PROBLEM DETAILS: Exclude the pictures. Transcribe, exactly as written, the lines from the one with "[12:18.33-12:19.33]" through the end of the entries below.

---+---

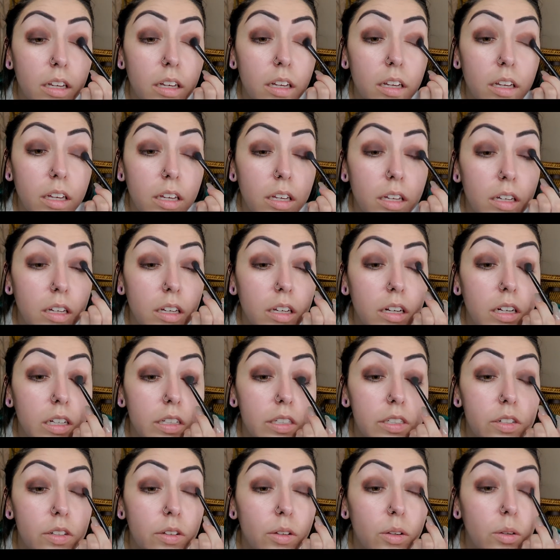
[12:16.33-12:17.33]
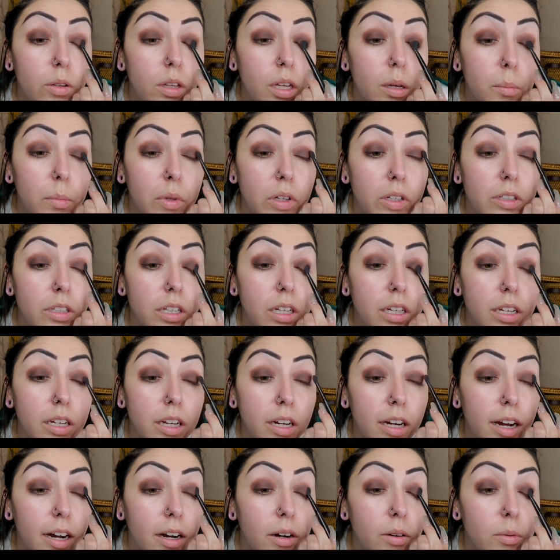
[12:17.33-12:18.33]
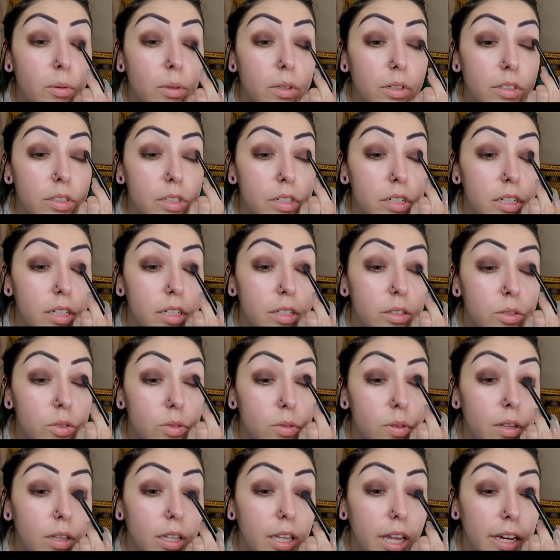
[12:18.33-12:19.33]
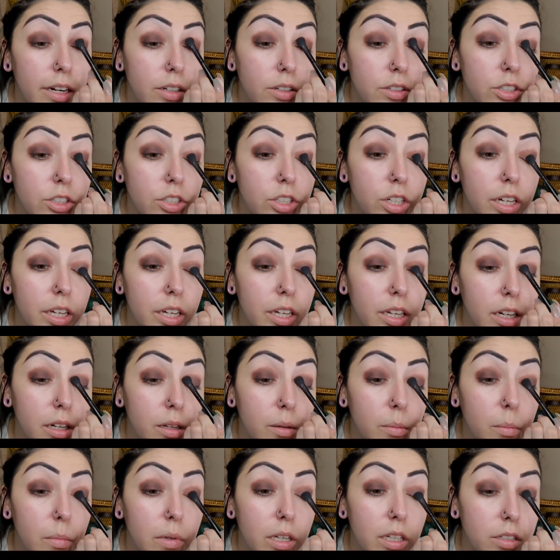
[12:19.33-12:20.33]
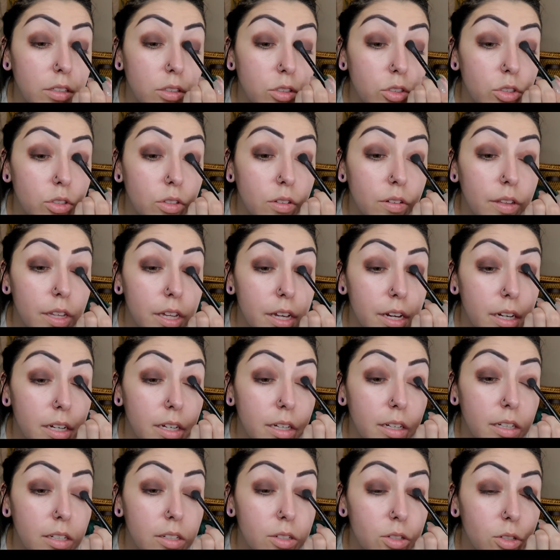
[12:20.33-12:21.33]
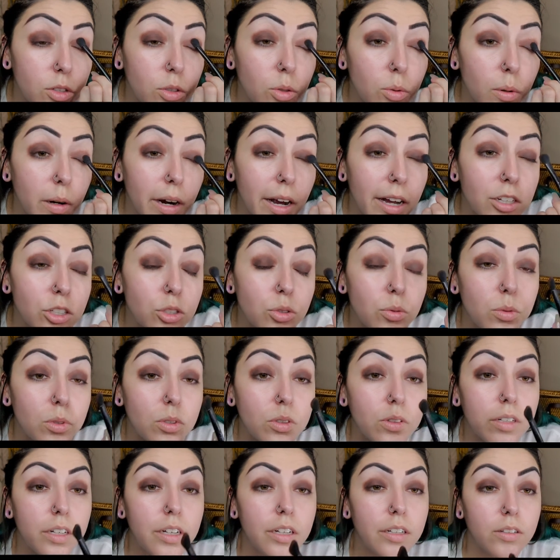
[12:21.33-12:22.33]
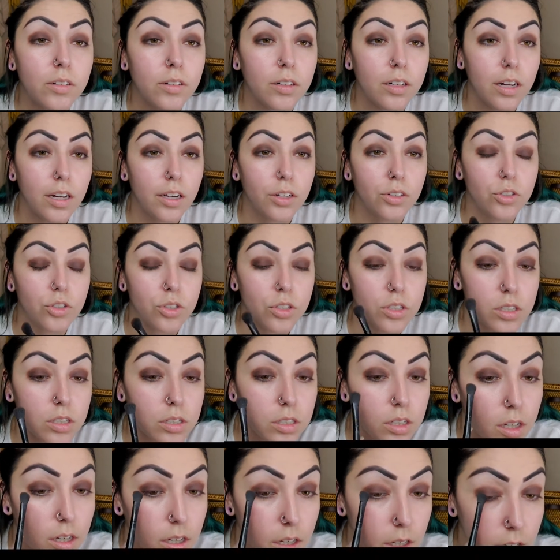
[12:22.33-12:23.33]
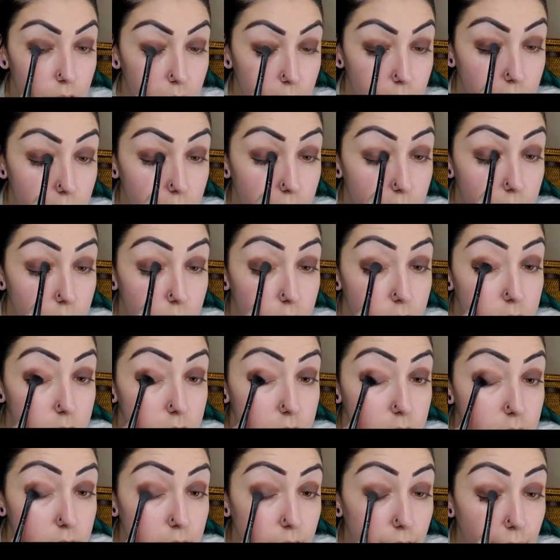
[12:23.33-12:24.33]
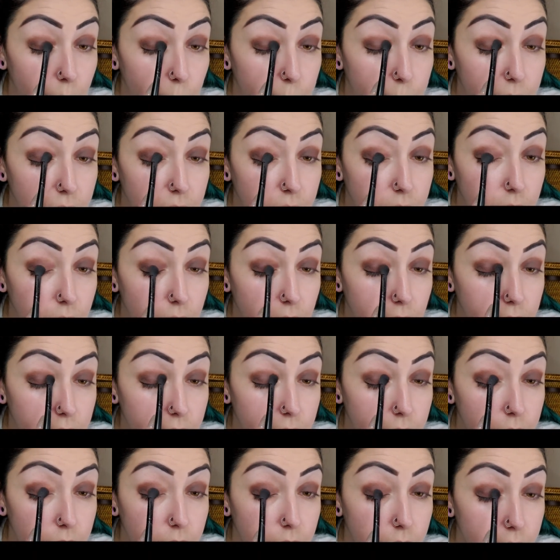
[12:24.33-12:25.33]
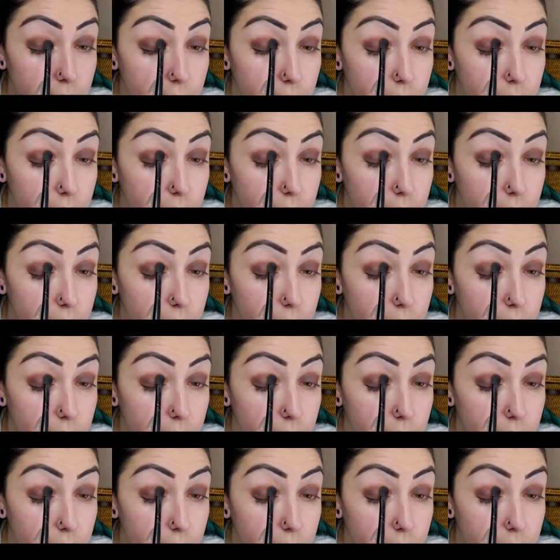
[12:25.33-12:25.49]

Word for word: and slowly building it outwards into the lighter shade, making sure that it is gradual and you're not just slapping it on there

---+---

PROBLEM SOLUTION:
[12:18.33-12:19.33]
[12:19.33-12:20.33]
[12:20.33-12:21.33]
[12:21.33-12:22.33]
[12:22.33-12:23.33]
[12:23.33-12:24.33]
[12:24.33-12:25.33]
[12:25.33-12:25.49]

Word for word: and slowly building it outwards into the lighter shade, making sure that it is gradual and you're not just slapping it on there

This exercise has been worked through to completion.